# Directions for this task:
Please repeat the whole listing exactly, but leave the pictures out.

# The input:
--*--
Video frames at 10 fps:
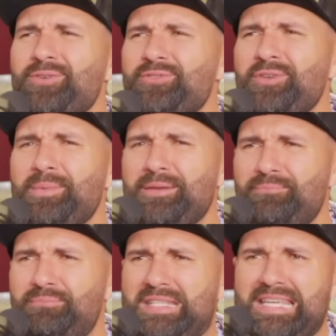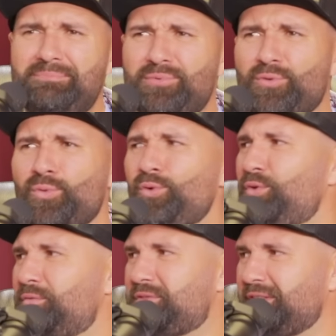there so many deep
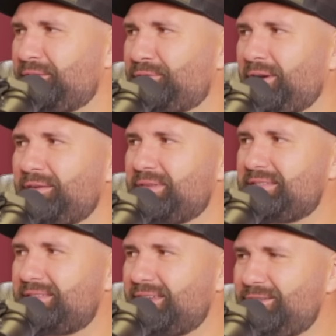grooves in the front of this thing?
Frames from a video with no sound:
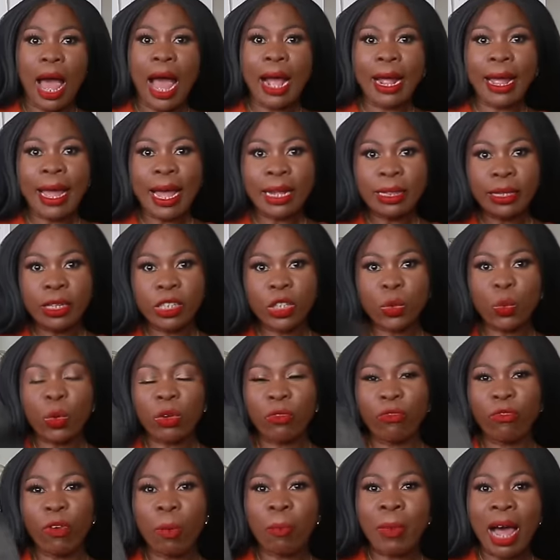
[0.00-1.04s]
I got this
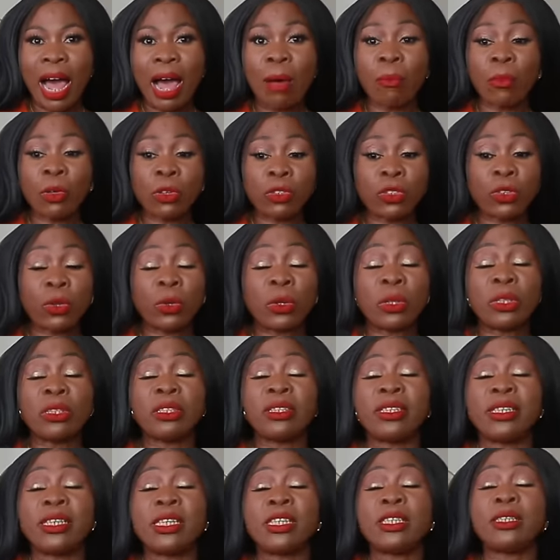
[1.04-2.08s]
one from
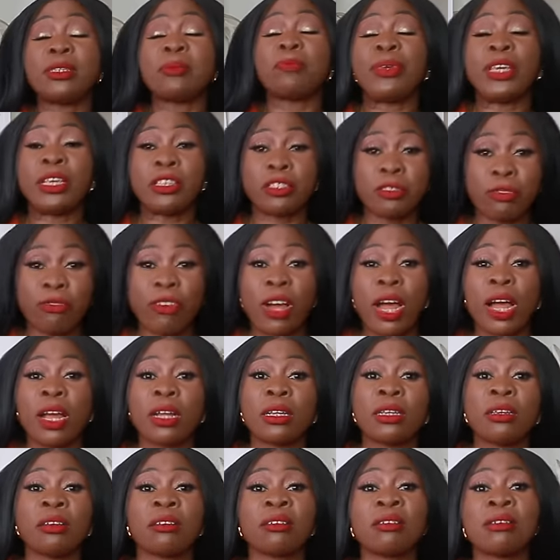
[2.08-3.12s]
Amazon. This piece right
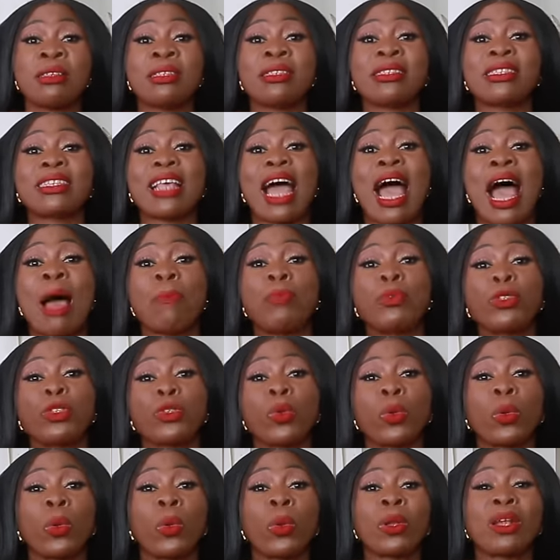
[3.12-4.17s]
here is
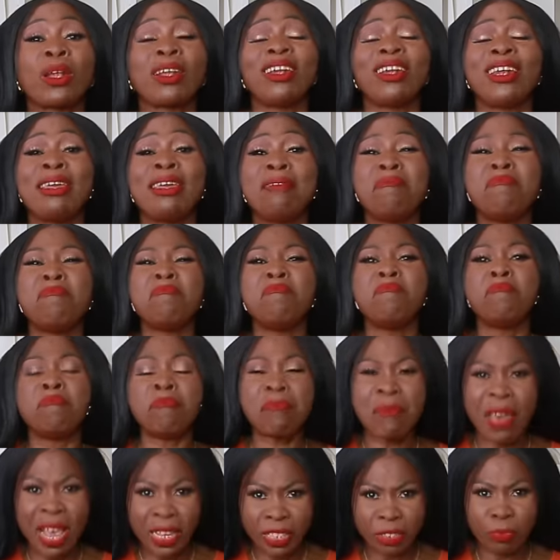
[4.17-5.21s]
absolutely
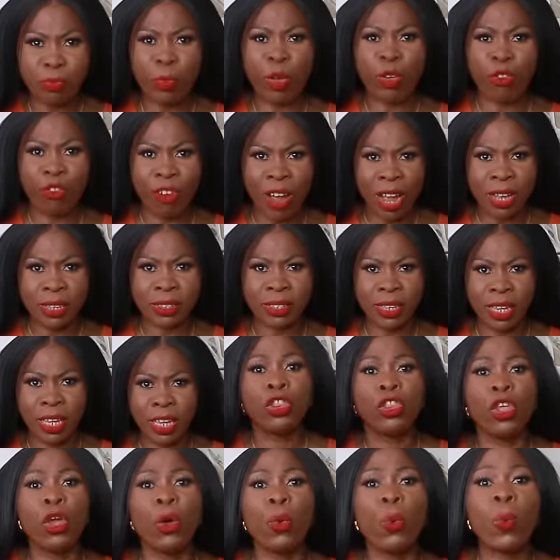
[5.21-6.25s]
mesmerizing.
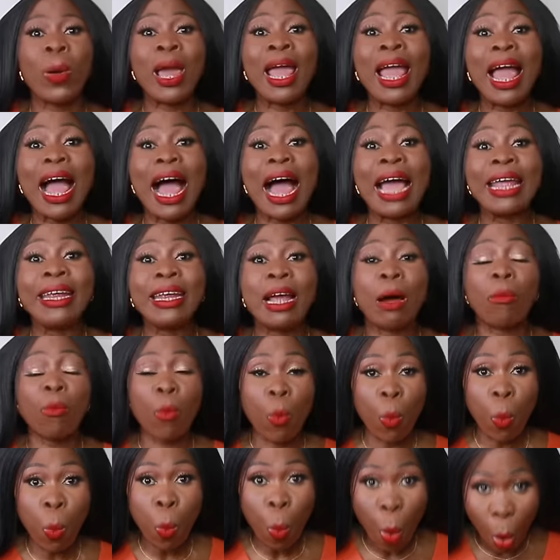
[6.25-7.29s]
The way I
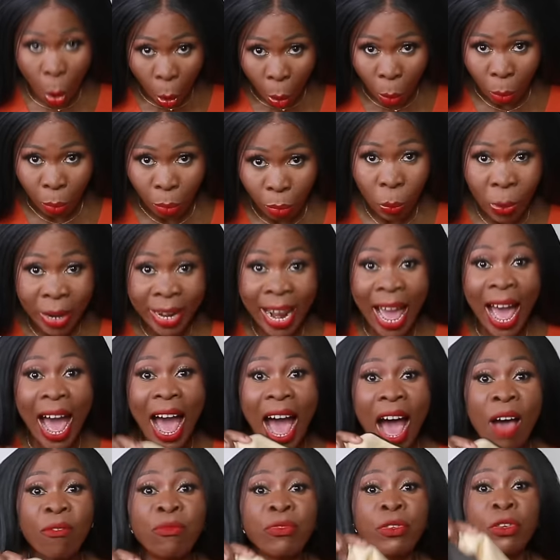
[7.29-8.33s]
am warm when I
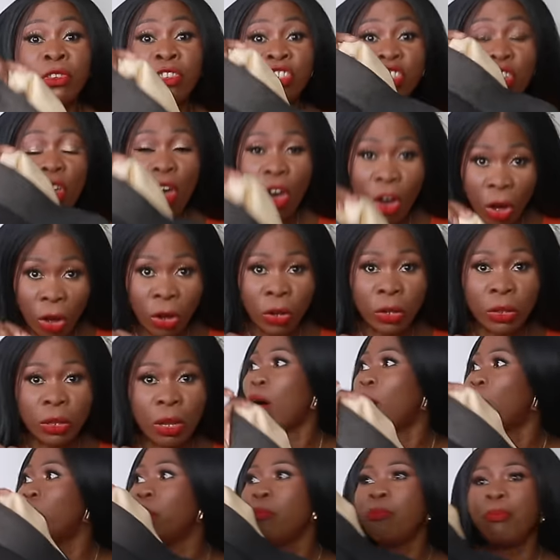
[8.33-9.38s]
have this on,
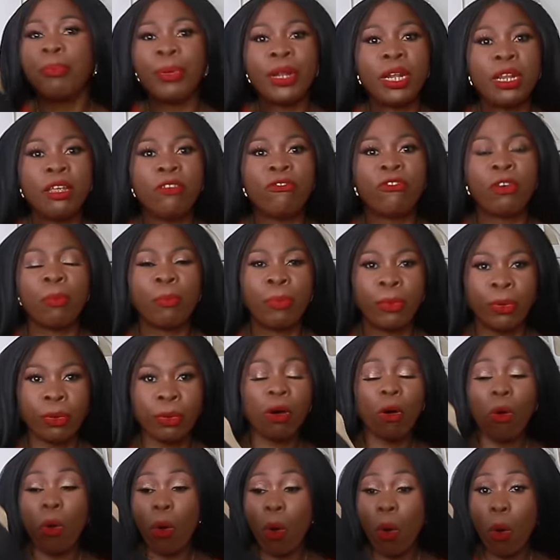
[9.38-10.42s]
unbelievable.
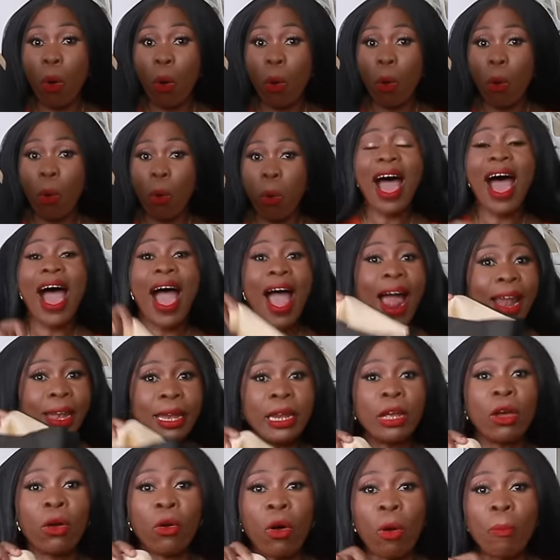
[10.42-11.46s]
Oh,
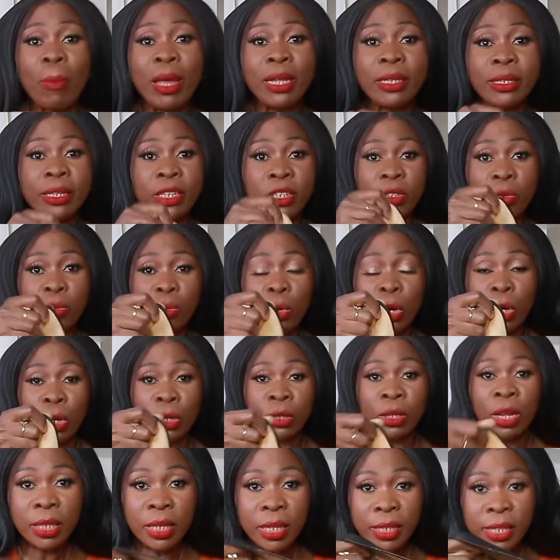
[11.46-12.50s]
highly recommend this
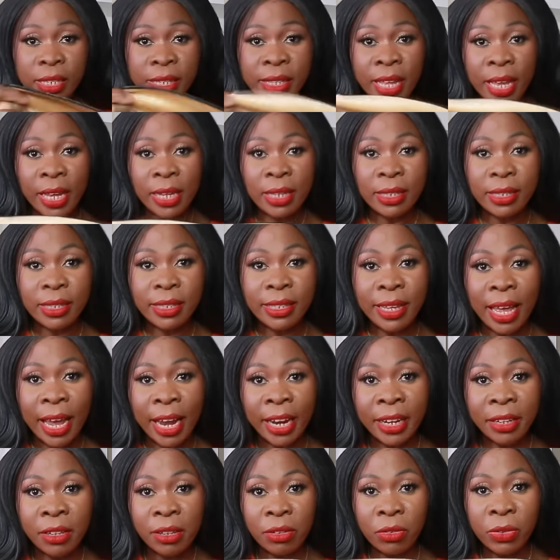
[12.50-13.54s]
one. This is the
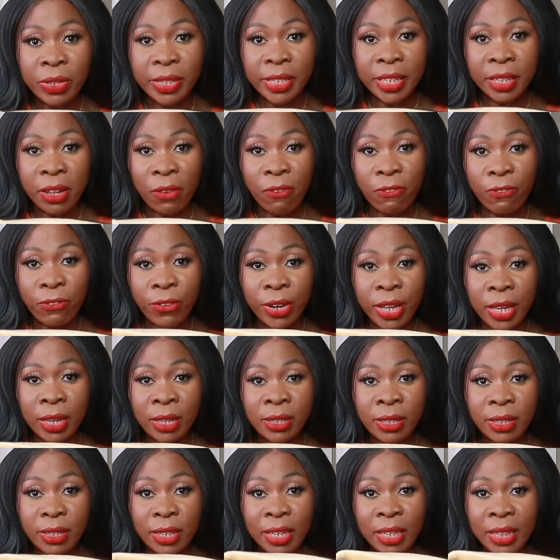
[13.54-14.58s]
inside. You see the
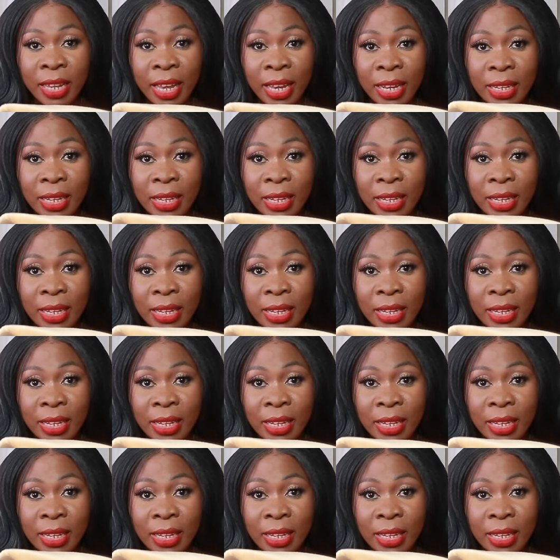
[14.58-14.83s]
fleece in the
--*--
# Expected answer:
Video frames at 10 fps:
there so many deep
grooves in the front of this thing?
Frames from a video with no sound:
[0.00-1.04s]
I got this
[1.04-2.08s]
one from
[2.08-3.12s]
Amazon. This piece right
[3.12-4.17s]
here is
[4.17-5.21s]
absolutely
[5.21-6.25s]
mesmerizing.
[6.25-7.29s]
The way I
[7.29-8.33s]
am warm when I
[8.33-9.38s]
have this on,
[9.38-10.42s]
unbelievable.
[10.42-11.46s]
Oh,
[11.46-12.50s]
highly recommend this
[12.50-13.54s]
one. This is the
[13.54-14.58s]
inside. You see the
[14.58-14.83s]
fleece in the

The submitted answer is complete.